However, in Zechariah 6:11-14, a prophecy was given that one day a priest would be king. This went against every law that God had ever given. King Uzziah had been judged with leprosy because he attempted to burn incense in the Temple (blending the role of king with priest).
However, in Zechariah, we encounter Joshua, the son of the high priest, as a foreshadowing of the king who would dwell in the temple of the LORD and bring peace. This coming king will rule in perfect righteousness and wisdom. Can you imagine? Even the leaders we might admire are not perfect. They fail and disappoint us. However, Jesus is the perfect, sovereign king. He has both the power to rule (the ability) and the wisdom (knowledge/skill). In the end, we read, “His eyes are like a flame of fire, and on his head are many diadems…On his robe and on his thigh he has a name written, King of kings and Lord of lords” (Rev. 19:12-16). Paul promised that every knee will bow to him – there will be no other kings remaining once Christ returns to earth to reign. Even now, if we fail to remember that heaven rules overall, our hearts will be in turmoil. Again, we could have a separate post about the fact that what God allows, he does not necessarily cause. That is not the purpose of this post, but you can see a few links below if you’d like to do some additional reading on the topic of why God allows suffering.
Next, the promise is that through you, all nations will be blessed. I believe this is a separate promise from the one given that said, those who bless you I will bless and those who curse you I will curse (that’s a whole blog post by itself). How might one man bring blessing to everyone?
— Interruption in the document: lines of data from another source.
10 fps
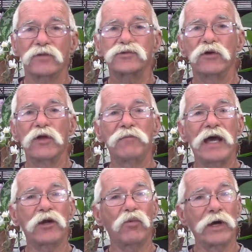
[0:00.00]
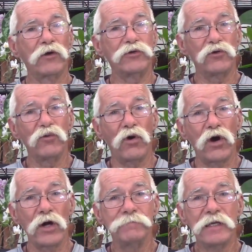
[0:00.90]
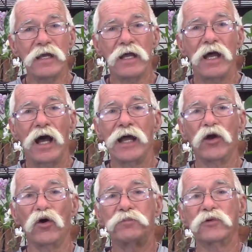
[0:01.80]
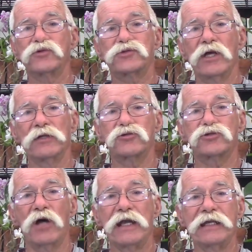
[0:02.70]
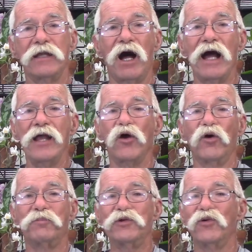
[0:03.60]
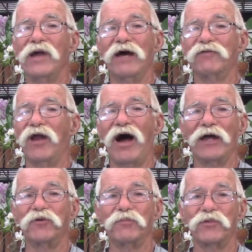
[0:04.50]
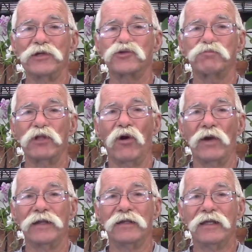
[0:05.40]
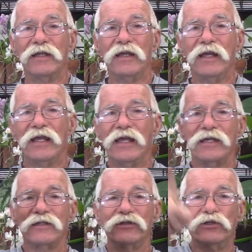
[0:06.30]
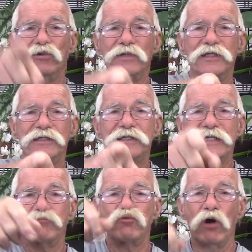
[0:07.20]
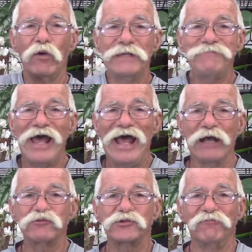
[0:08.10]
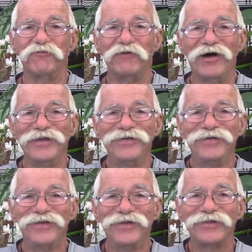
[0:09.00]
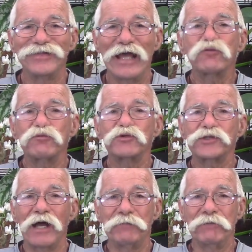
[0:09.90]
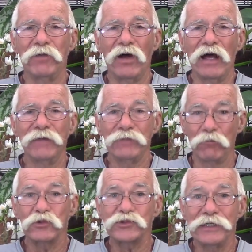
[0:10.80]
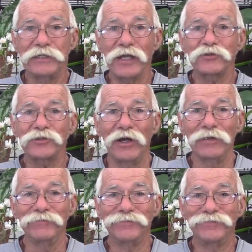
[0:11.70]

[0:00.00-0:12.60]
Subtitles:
So no matter where you are, I hope your sun is shining. I hope you have an island breeze blowing. You need to keep growing. Have some fun. Thanks for stopping by, and we'll see you next time.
There have definitely been people through history whose influence has been broad and arguably good (and even more that were incredibly bad). However, a promise that through you, all nations will be blessed? If we go back to history, this doesn’t seem to have been the case. I’m not sure that any one person has been as responsible for more death and destruction when you think about the way his descendants have fought. However, going back to the original covenant – the promised seed. Abraham was the start of a funnel, a narrowing of the pool of possible people through whom the promised Messiah could come. It would proceed through a constant narrowing of Abraham>Isaac (not Ishmael)>Jacob (not Esau)>Judah (not the other 11 sons)>Perez (not any of Judah’s other children, which is a strange thought considering the circumstances of his conception). Jumping ahead several years, Boaz>Obed (born from a union with a Moabite woman who had been spiritually grafted into Abraham)>Jesse>David (not his older brothers)>Nathan (not Solomon or the line of ruling kings), all the way down to a young woman named Mary (not Joseph’s line, which had a curse on it for the purposes of kingship – Jeremiah 22:30).
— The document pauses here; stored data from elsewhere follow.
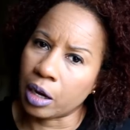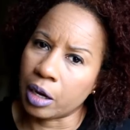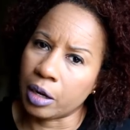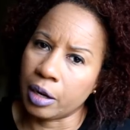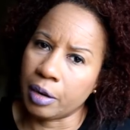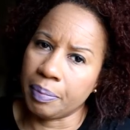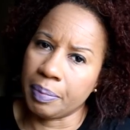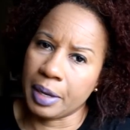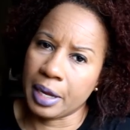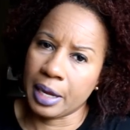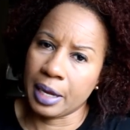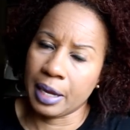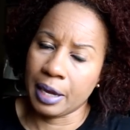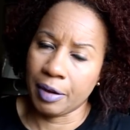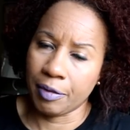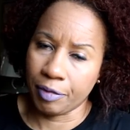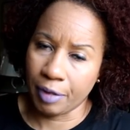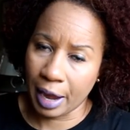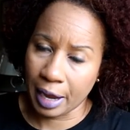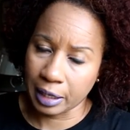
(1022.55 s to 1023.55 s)
gonna be
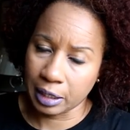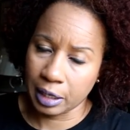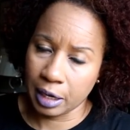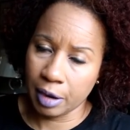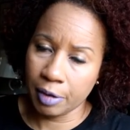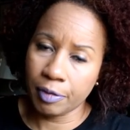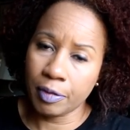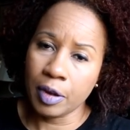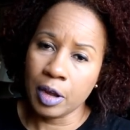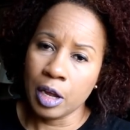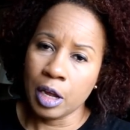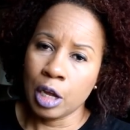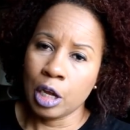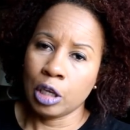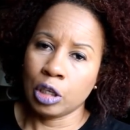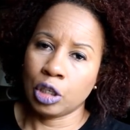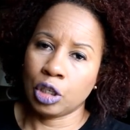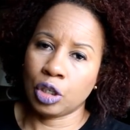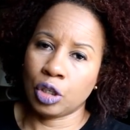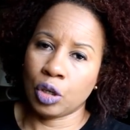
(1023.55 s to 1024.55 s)
effective
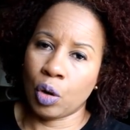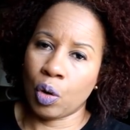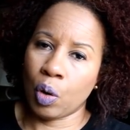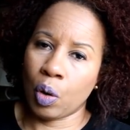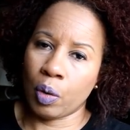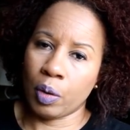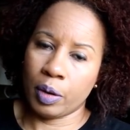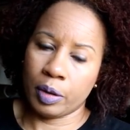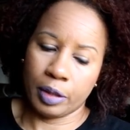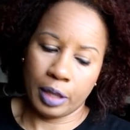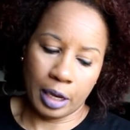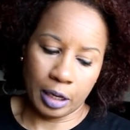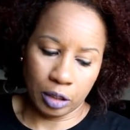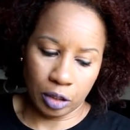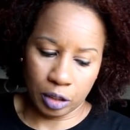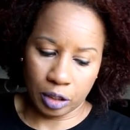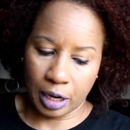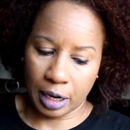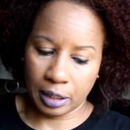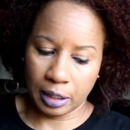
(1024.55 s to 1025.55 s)
so they
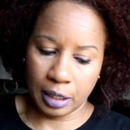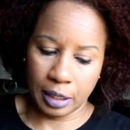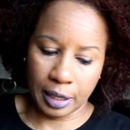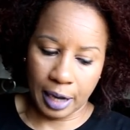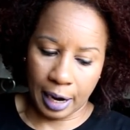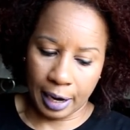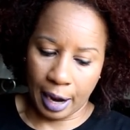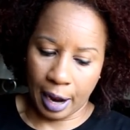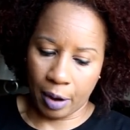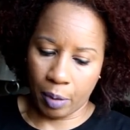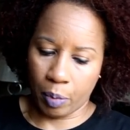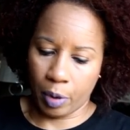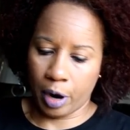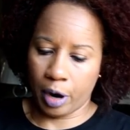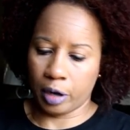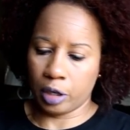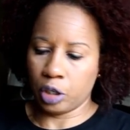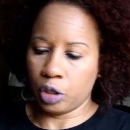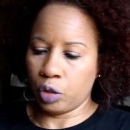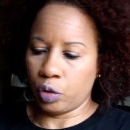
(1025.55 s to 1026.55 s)
suggested that I
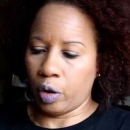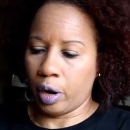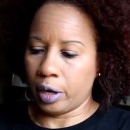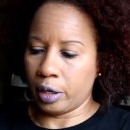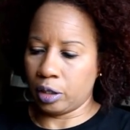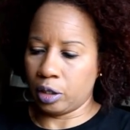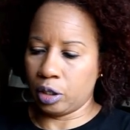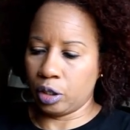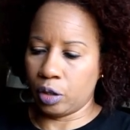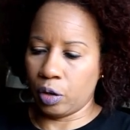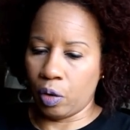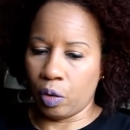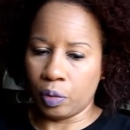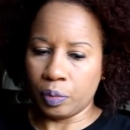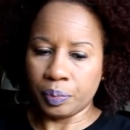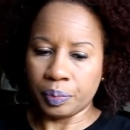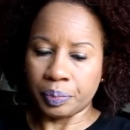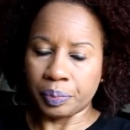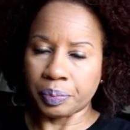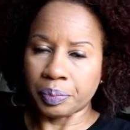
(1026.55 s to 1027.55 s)
wear shorts so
That is the line into which Jesus chose to be born. It was not the traditional line of kings or blessings. His lineage is filled with those who normally would not have been chosen to receive or bestow the blessing. However, it didn’t matter what the world thought about the somewhat eclectic genealogy. Jesus’ lineage that had immorality, one time pagans, and seemingly unneeded spare heirs tracing throughout its history, not as exceptions but as stories of redemption and God’s larger plan. Jesus was born to be a blessing to all. However, God will not force anyone to accept the blessing (redemption) of his Son. While God is not willing that any should perish, as we have been discussing, this must be a personal choice for belief, surrender, trust, and faith in the Messiah.
Abraham (and several of Jesus’ earthly ancestors) made sinful choices or were born from sinful circumstances. However, that didn’t prevent God from using them to write the story of redemption. He can buy back what we have wasted and restore the areas of our life that have been damaged either by our own choices or our circumstances. He does not waste our pain – he builds our testimony. However, he will only do that on his own terms. We must acknowledge that nothing we have done or can do will make us deserve his blessing. He gives abundant life to all who will draw near and admit their need. The blessing of redemption, full and free, is ready for you this Christmas season. I can’t think of a better gift to receive or a better gift to share than the news of the blessing available to us in Christ.